[STORED DATA]:

Start of Block

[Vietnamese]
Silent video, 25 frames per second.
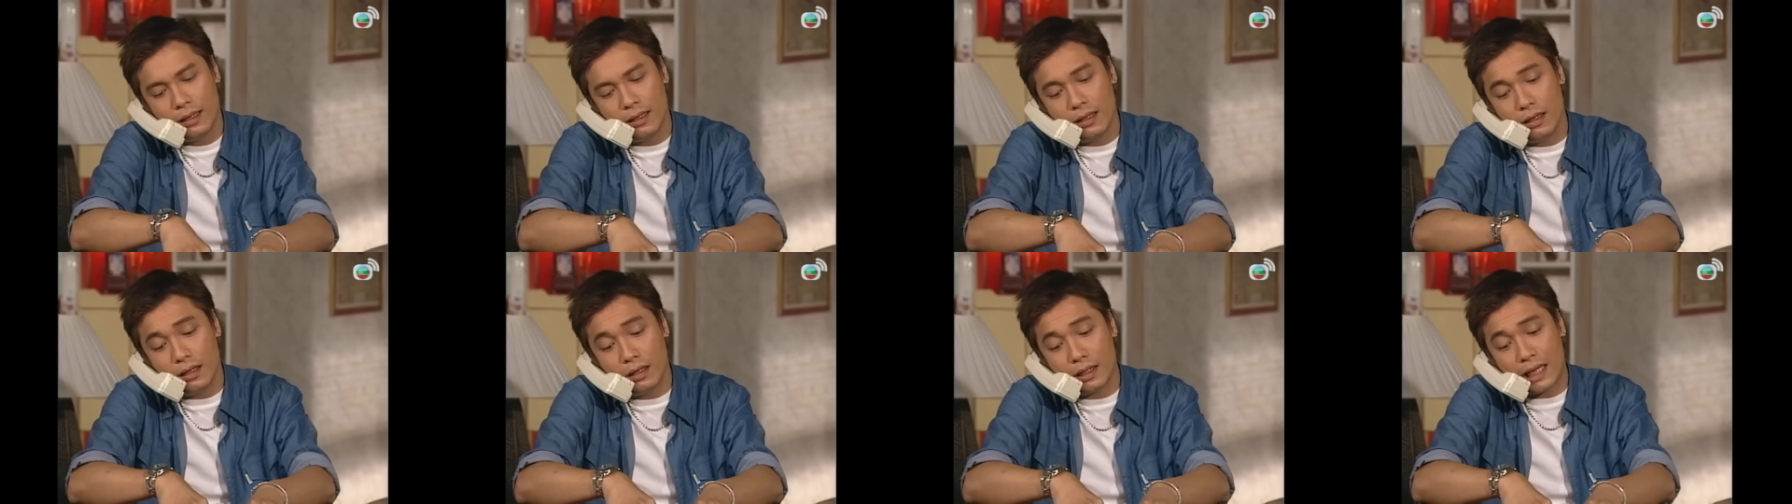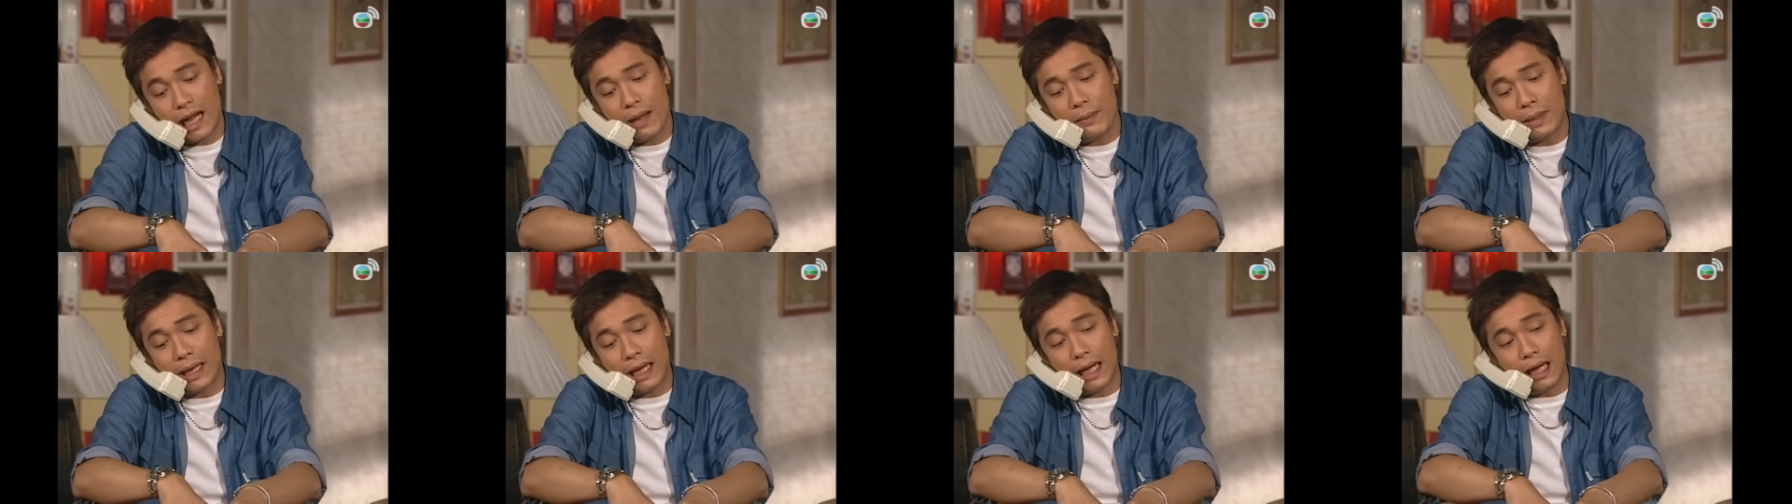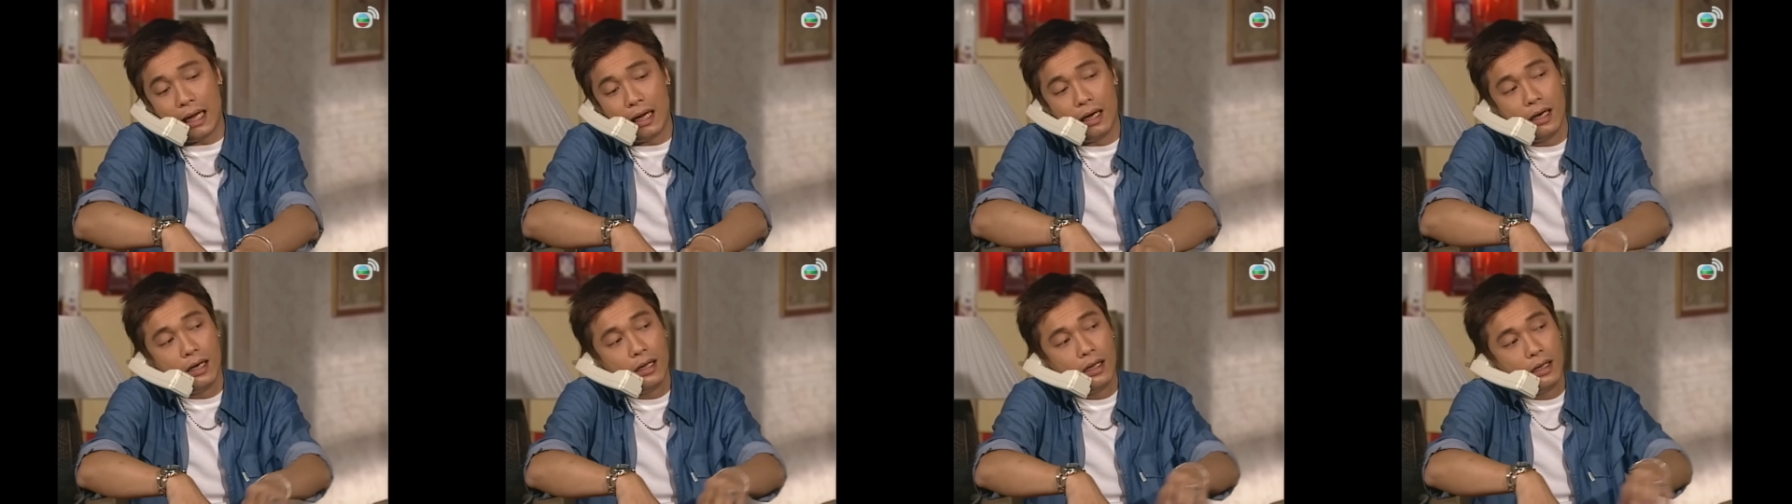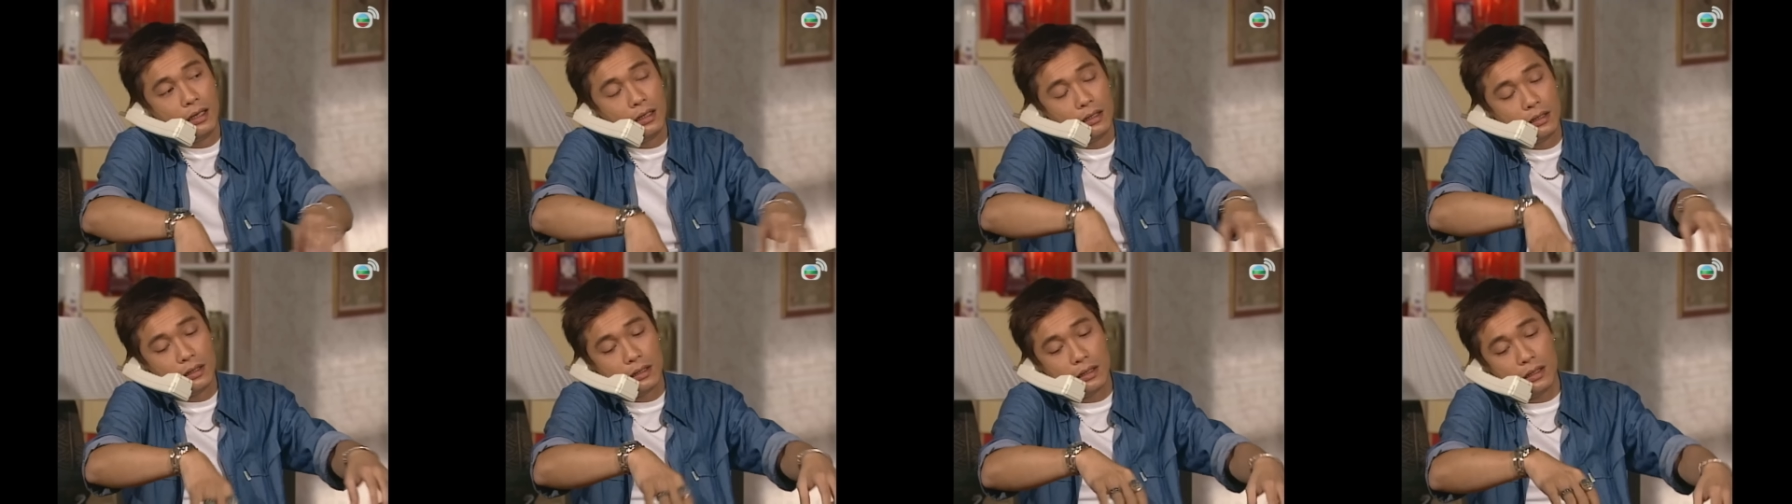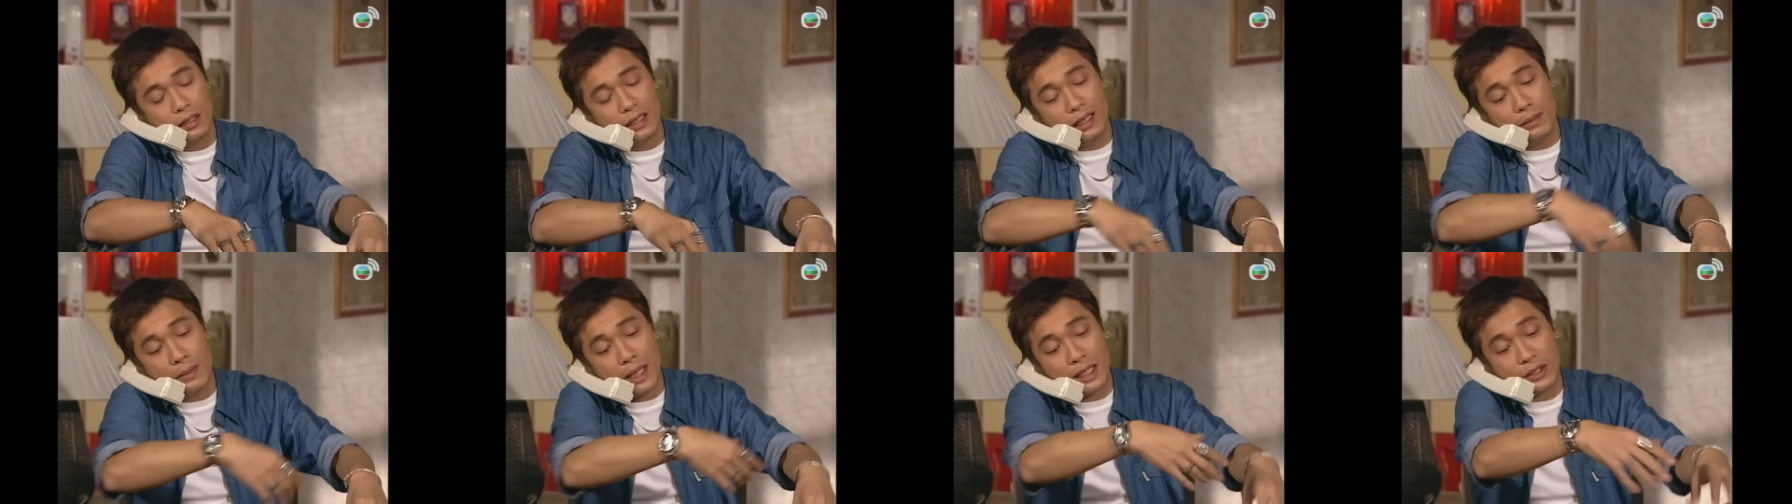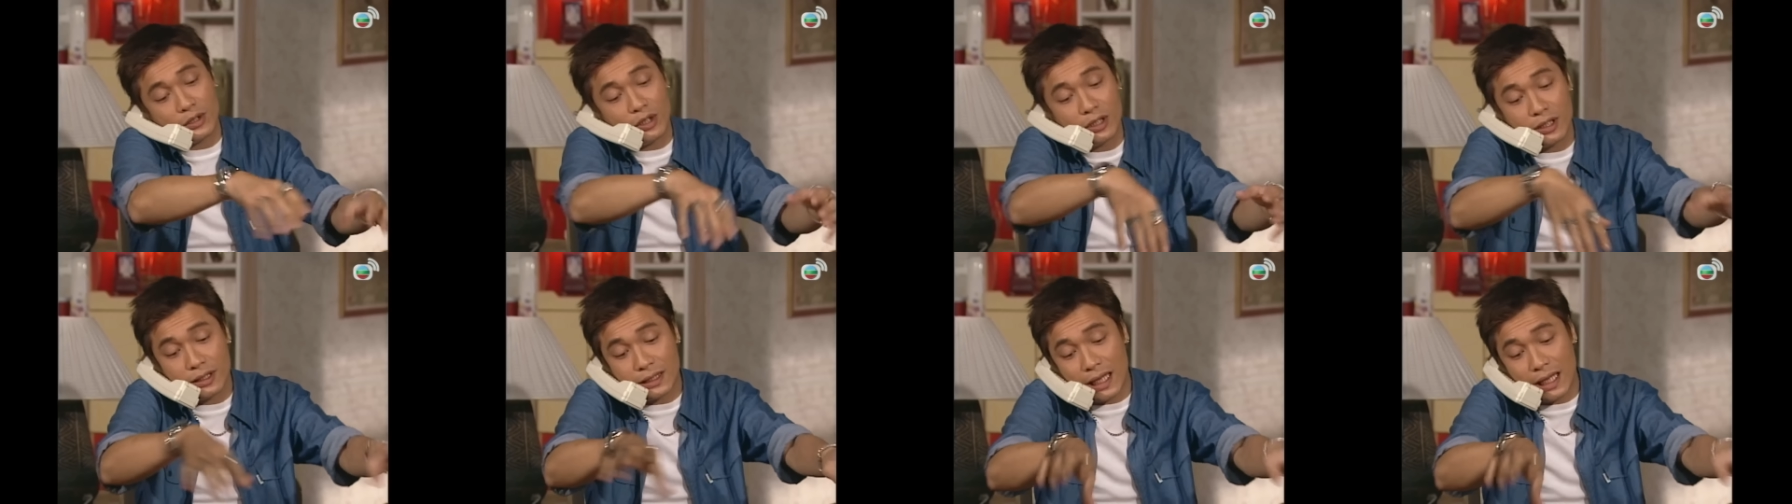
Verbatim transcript: gia dạ mình hả Má chị đang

End of Block

Would you mind transcribing the material exactly, without the pictures?

[SOLUTION BELOW]:
[Vietnamese]
Silent video, 25 frames per second.
Verbatim transcript: gia dạ mình hả Má chị đang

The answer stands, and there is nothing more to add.